To install all the Python modules in the requirements.txt file we need to run pip2.7 install -r requirements.txt.
In order to check if the target system is patched against this exploit or not, we have to run the "eternal_checker.py" file followed by the IP address of the target box. In this particular instance, we can see that the target is not patched.
Let's move to the shellcode directory. This directory will contain the shellcodes that we would want to run on the target.
In order to generate our shellcode, we need to run the "shell_prep.sh" script. It prompts us to enter the local IP address, the ports on which we will be listening depending whether the payload is 32-bit or 64-bit, what kind of a shell we want to generate (meterpreter or regular) and also whether we want the payload to be staged or stageless.
We can see that seven .bin files have been generated which can be used on the target depending on its architecture.
Let's move back a directory and see what others files are there that we need to run.

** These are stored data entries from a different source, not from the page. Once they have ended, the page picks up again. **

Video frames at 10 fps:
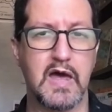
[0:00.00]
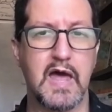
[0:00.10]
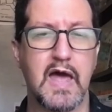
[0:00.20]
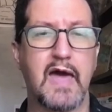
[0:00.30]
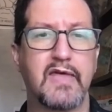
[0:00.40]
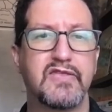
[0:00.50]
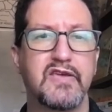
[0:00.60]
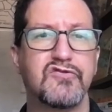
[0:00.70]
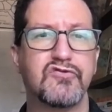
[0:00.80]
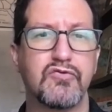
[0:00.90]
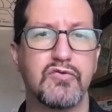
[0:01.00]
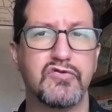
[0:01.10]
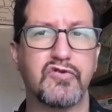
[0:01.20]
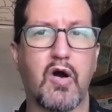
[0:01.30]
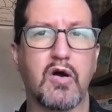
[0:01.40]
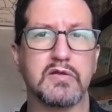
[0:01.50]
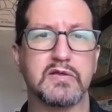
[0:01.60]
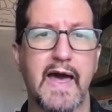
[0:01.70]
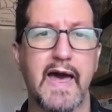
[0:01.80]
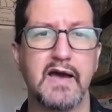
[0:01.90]
And these screws are
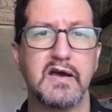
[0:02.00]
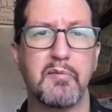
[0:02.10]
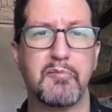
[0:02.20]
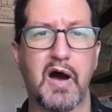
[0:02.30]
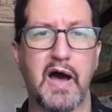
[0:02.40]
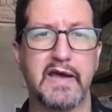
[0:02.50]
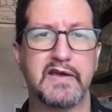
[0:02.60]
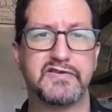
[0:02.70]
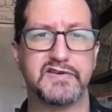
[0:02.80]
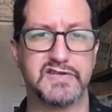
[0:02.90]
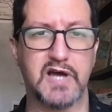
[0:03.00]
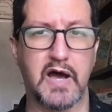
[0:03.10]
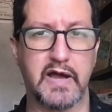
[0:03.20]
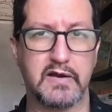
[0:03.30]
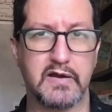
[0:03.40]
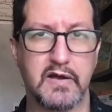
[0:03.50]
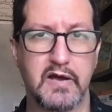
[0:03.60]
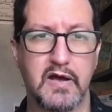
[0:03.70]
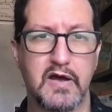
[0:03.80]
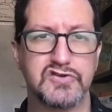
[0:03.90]
lag by design.
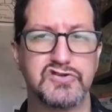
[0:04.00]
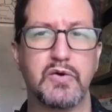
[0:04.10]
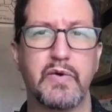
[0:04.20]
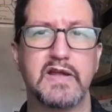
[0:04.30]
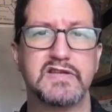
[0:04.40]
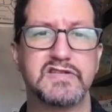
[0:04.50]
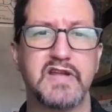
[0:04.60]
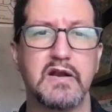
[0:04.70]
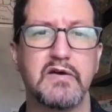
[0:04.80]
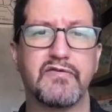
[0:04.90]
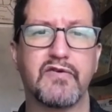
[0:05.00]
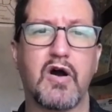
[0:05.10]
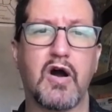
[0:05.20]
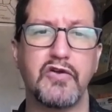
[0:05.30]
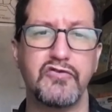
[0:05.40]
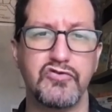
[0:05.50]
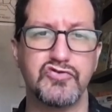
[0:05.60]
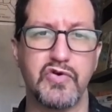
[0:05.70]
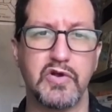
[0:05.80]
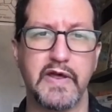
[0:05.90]
So instead of under
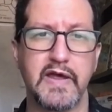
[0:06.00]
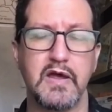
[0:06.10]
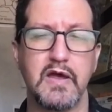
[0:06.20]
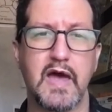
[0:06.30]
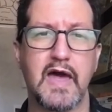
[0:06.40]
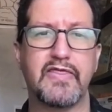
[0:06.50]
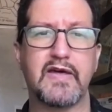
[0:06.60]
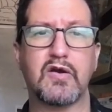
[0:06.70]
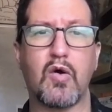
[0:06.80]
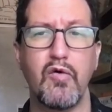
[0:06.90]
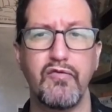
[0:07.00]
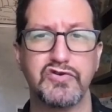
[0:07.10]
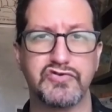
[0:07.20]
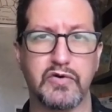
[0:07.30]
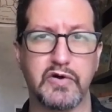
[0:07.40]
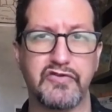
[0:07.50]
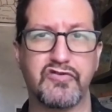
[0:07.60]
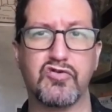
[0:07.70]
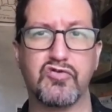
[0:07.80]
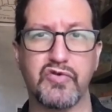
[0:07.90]
drilling and then over drilling to
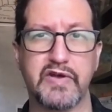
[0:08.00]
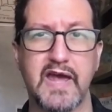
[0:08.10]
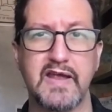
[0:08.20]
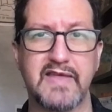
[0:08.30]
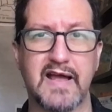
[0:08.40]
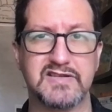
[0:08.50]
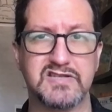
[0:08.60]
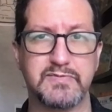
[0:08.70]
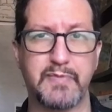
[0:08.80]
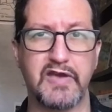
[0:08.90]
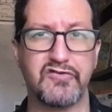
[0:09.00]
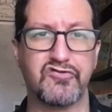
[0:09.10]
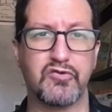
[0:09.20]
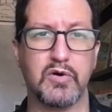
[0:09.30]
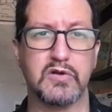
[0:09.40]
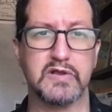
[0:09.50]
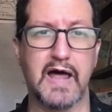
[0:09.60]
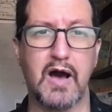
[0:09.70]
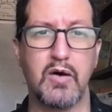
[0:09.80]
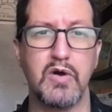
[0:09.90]
create that space to
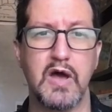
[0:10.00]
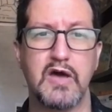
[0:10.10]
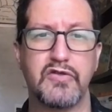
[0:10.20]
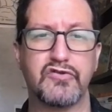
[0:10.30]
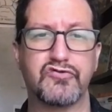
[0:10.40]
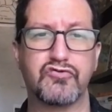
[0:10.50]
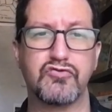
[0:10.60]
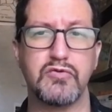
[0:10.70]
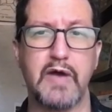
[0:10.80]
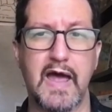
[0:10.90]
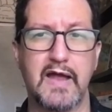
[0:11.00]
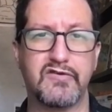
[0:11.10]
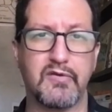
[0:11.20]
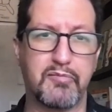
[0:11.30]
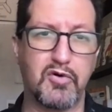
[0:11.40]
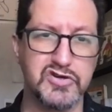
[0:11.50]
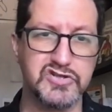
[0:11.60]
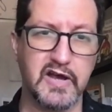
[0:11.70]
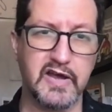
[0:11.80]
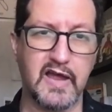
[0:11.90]
allow the screw head to push
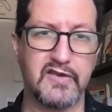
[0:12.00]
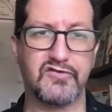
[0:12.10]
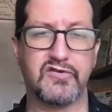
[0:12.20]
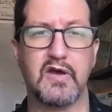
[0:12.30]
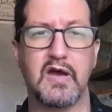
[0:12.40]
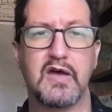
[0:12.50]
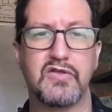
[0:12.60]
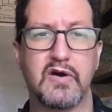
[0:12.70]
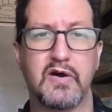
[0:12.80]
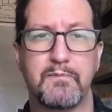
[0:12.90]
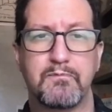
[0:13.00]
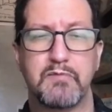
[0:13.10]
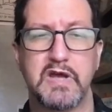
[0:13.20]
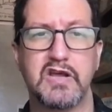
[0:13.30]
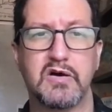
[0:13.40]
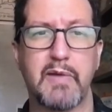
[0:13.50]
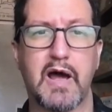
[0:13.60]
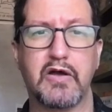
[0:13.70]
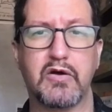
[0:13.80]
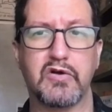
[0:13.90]
against the medial
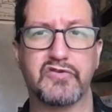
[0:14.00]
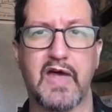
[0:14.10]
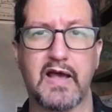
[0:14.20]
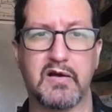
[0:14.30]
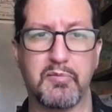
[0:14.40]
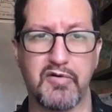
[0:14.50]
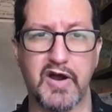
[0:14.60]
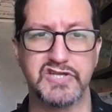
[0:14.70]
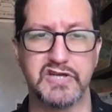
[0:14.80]
malleolus and compress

In order to connect to the target, we have to be listening for connections from the target computer. "listener_prep.sh" prompts us to enter the IP address of the interface on which we will be listening along with the specific ports to which our payload will connect (we have two different ports, one for the 32-bit payload and the other for the 64-bit payload), in addition to that we have to specify the type of shell that we will be expecting (meterpreter or regular) and also the type of payload that will be connecting back to us (staged or stageless).
We have three different exploit files: eternalblue_exploit10.py, eternalblue_exploit8.py and eternalblue_exploit7.py. These exploits work for different versions of Windows: Windows 10, Windows 8 and Windows 7.
Since our target is a Windows 7 box, we will be running the eternalblue_exploit7.py script. Note that for the first argument, this script takes the IP address of the target box. And for the second argument, it takes the shellcode that we generated earlier. We are using the sc_all.bin shellcode for this instance.
Note that if we know the architecture of our target, we can use a specific shellcode as well. Since I know that the target is running a 64-bit Windows 7 machine, I can use the sc_x64.bin shellcode as well.
Once the exploit is executed successfully, we can see that we receive a connection back from the target box.
Now we can interact with the target and run whichever command we choose. Note that we have system level privileges to the box which means we can bring any changes that we want (from installing software to deleting important files, etc).